Nurses eat junk food because it’s readily available at work:Sometimes nurses don’t have access to fresh fruit or vegetables, and they may resort to eating unhealthy food instead especially if someone brought a box of doughnuts to the hospital! While some hospitals offer lower calories and healthier options (such as salads), this isn’t always the case.
Nurses are too tired to cook, so they resort to eating out or fast food:Sometimes nurses get burnt out after a long shift and don’t feel like cooking dinner when they get home. They may order take-out or go straight for fast food instead of spending the time to fix their meal.
Nurses are busy and don’t have time to exercise:
Some nurses are too tired to exercise after a 12-hour shift. Plus, they may not feel comfortable walking around the hospital at night especially if there’s no one else working or it’s dark outside, which can make it harder for them to get any exercise.
Nurses don’t always have the money to buy their food:
Sometimes it can be hard to pay for groceries with a limited income, and nurses may eat whatever is available at discounted prices. This isn’t always healthy or nutritious!

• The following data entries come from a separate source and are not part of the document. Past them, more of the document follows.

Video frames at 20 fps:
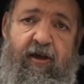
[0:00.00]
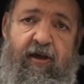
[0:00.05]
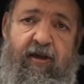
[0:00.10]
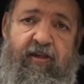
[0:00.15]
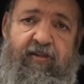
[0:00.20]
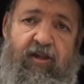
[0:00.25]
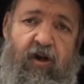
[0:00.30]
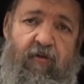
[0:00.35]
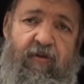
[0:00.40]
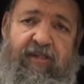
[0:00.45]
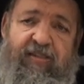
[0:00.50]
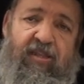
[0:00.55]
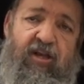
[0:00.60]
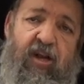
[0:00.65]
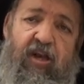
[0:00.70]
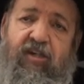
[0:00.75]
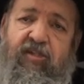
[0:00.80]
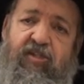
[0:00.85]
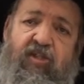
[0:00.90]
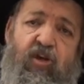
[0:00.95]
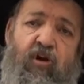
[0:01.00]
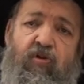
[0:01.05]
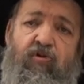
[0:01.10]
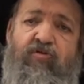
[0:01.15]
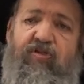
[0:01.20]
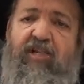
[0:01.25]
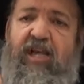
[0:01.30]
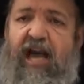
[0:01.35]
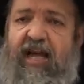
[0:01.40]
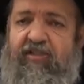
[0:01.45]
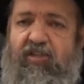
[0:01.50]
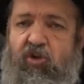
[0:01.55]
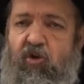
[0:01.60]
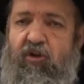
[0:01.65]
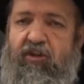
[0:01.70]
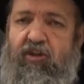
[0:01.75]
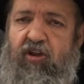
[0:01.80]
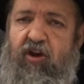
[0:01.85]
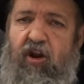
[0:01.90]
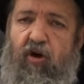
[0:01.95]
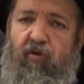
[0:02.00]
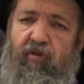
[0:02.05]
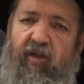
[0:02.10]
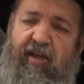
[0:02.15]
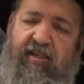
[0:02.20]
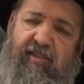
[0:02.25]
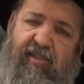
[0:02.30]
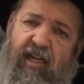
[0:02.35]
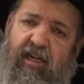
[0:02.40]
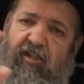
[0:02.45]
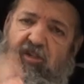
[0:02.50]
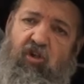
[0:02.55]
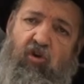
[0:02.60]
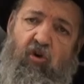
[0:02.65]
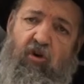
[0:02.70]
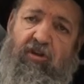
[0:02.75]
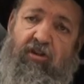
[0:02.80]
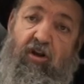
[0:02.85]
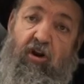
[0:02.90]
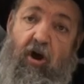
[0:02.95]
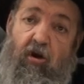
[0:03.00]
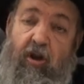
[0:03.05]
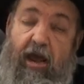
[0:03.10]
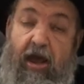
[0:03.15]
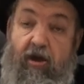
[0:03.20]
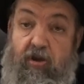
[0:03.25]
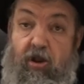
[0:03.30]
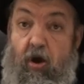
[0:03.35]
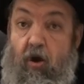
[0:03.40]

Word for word: There's always an excuse. Yeah, it's good to know this and it's good to know that.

they’re not taught how to balance food and exercise:
Nurses don’t always receive training about healthy eating or integrating exercise into their daily routine. Some hospitals also prohibit nurses from eating in inpatient rooms, which means they may not get the calories needed during an exhausting shift.
Some nurses become sick of healthy food and develop a taste for junk food:
It’s easy for nurses to get tired of healthy foods and develop a taste for junk food, especially if they’re at the hospital or clinic all the time. If nurses have access to vending machines when they’re at work, this may contribute to weight gain over time since many vending machine snacks are high in sugar or fat.